### Task requirements
Set down the full listing exactly as given. Any pictures are to be left out.

### Working data
■ ■ ■ ■ ■

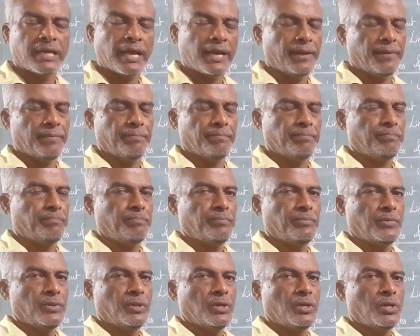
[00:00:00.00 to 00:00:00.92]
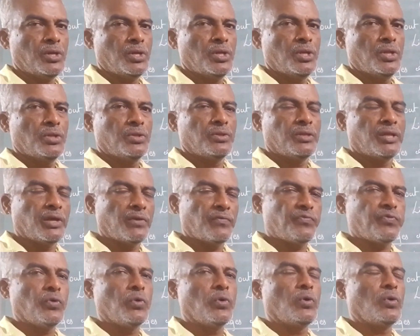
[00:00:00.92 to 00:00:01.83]
Time.
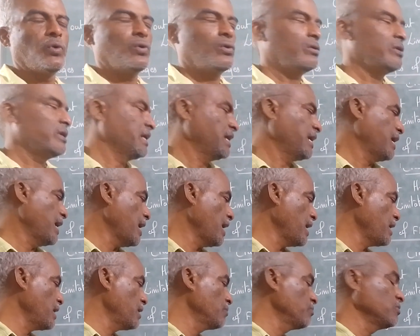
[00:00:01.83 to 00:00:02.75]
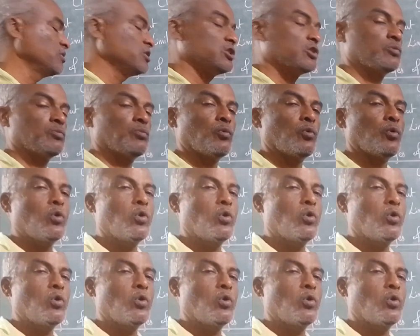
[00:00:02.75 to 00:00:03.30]
Therefore, AM is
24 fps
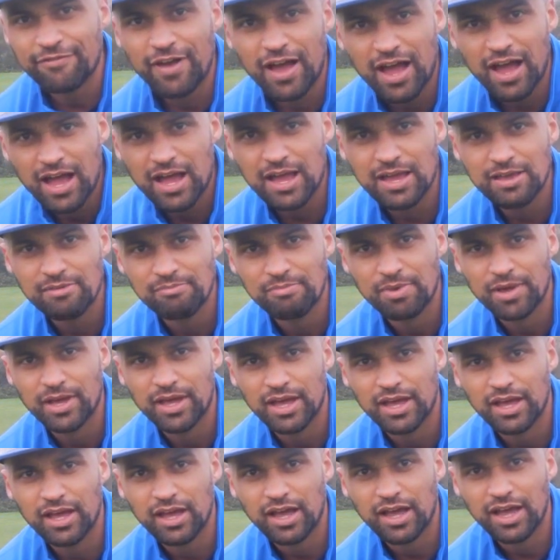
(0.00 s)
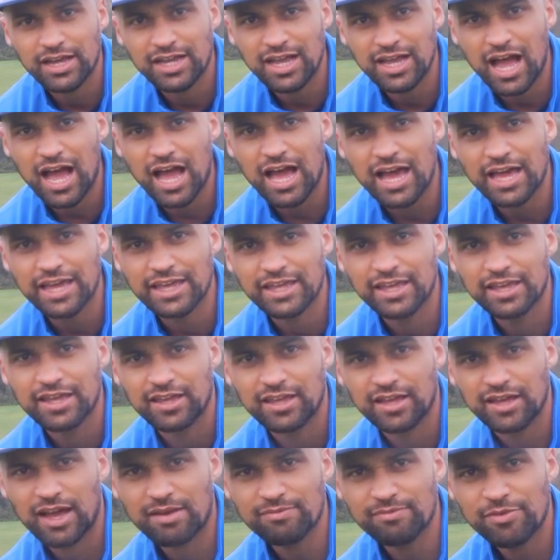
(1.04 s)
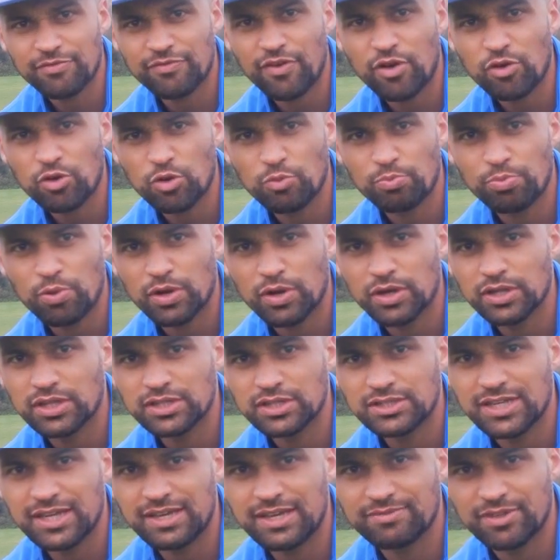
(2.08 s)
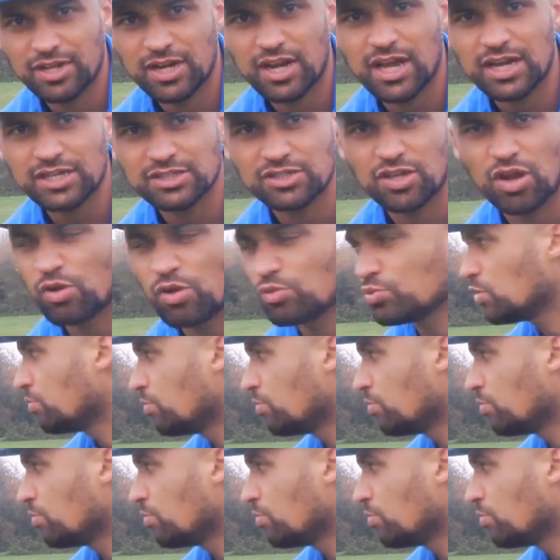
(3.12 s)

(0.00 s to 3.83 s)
I'm a guy, I'm the focal point of the team that likes to hold the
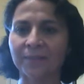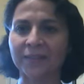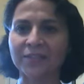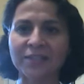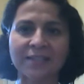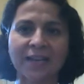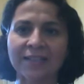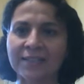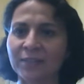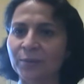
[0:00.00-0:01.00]
she's
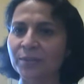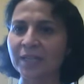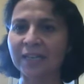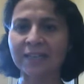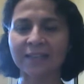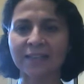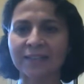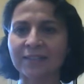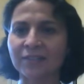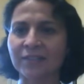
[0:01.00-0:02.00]
not so
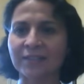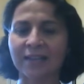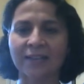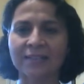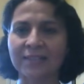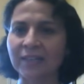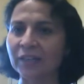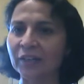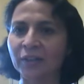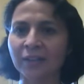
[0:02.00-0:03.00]
jaded, she's not
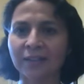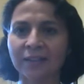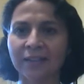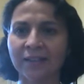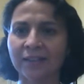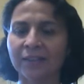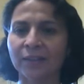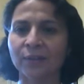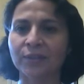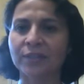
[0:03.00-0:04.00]
cynical, you
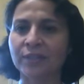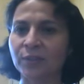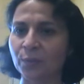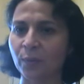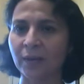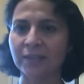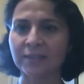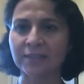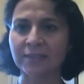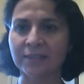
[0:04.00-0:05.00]
know, she just
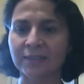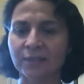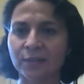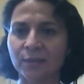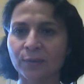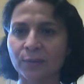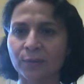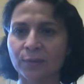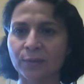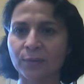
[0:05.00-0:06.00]
wants
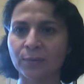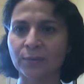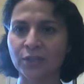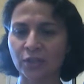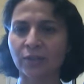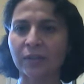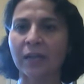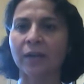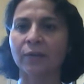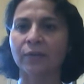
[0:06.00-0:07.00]
to share
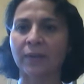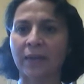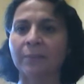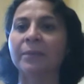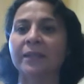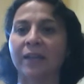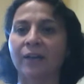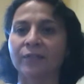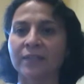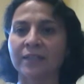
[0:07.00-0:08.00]
love and be
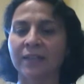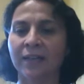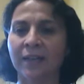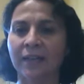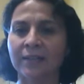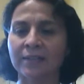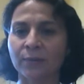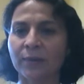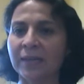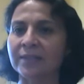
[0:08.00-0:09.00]
loved. And so
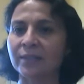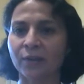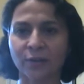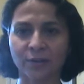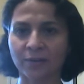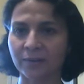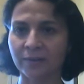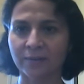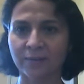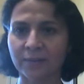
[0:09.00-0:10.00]
that's her,
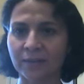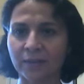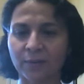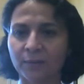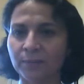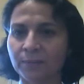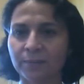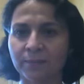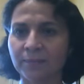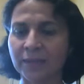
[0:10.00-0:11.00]
you know,
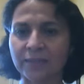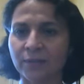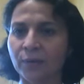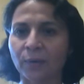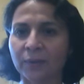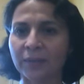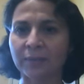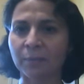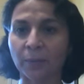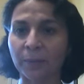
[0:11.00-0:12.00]
that's her only
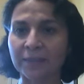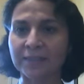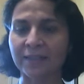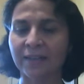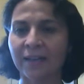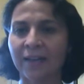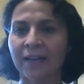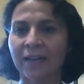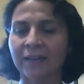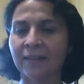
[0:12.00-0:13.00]
purpose.
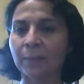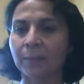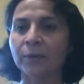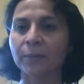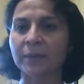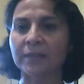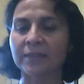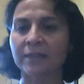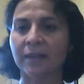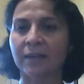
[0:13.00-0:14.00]
And that
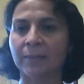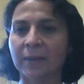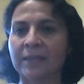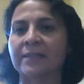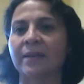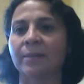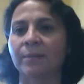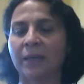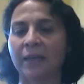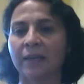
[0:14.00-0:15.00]
purpose ends up
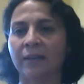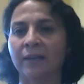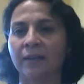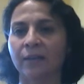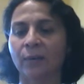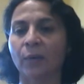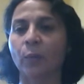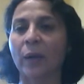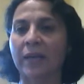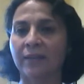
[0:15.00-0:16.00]
being, you know, a
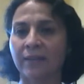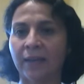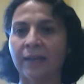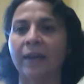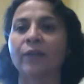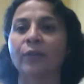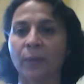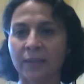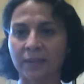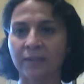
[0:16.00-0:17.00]
way that
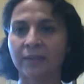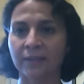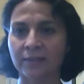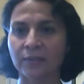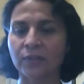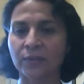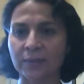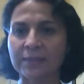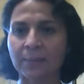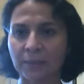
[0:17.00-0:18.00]
everyone can start to
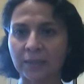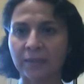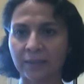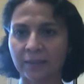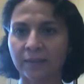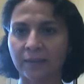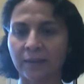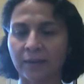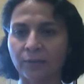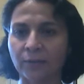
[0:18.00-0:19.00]
accept healing
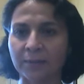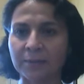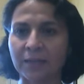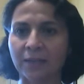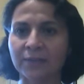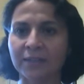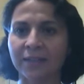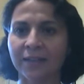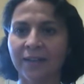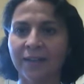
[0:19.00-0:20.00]
for themselves.
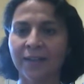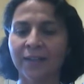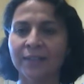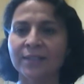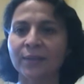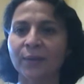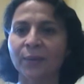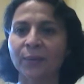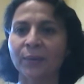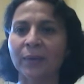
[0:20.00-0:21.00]

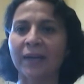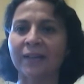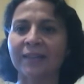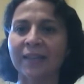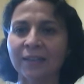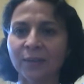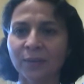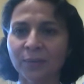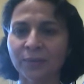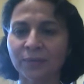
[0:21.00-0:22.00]
So thank
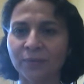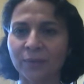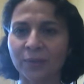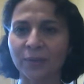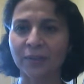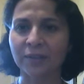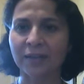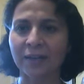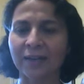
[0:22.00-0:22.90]
you for,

■ ■ ■ ■ ■

### Reply to the task
[00:00:00.00 to 00:00:00.92]
[00:00:00.92 to 00:00:01.83]
Time.
[00:00:01.83 to 00:00:02.75]
[00:00:02.75 to 00:00:03.30]
Therefore, AM is
24 fps
(0.00 s)
(1.04 s)
(2.08 s)
(3.12 s)

(0.00 s to 3.83 s)
I'm a guy, I'm the focal point of the team that likes to hold the
[0:00.00-0:01.00]
she's
[0:01.00-0:02.00]
not so
[0:02.00-0:03.00]
jaded, she's not
[0:03.00-0:04.00]
cynical, you
[0:04.00-0:05.00]
know, she just
[0:05.00-0:06.00]
wants
[0:06.00-0:07.00]
to share
[0:07.00-0:08.00]
love and be
[0:08.00-0:09.00]
loved. And so
[0:09.00-0:10.00]
that's her,
[0:10.00-0:11.00]
you know,
[0:11.00-0:12.00]
that's her only
[0:12.00-0:13.00]
purpose.
[0:13.00-0:14.00]
And that
[0:14.00-0:15.00]
purpose ends up
[0:15.00-0:16.00]
being, you know, a
[0:16.00-0:17.00]
way that
[0:17.00-0:18.00]
everyone can start to
[0:18.00-0:19.00]
accept healing
[0:19.00-0:20.00]
for themselves.
[0:20.00-0:21.00]

[0:21.00-0:22.00]
So thank
[0:22.00-0:22.90]
you for,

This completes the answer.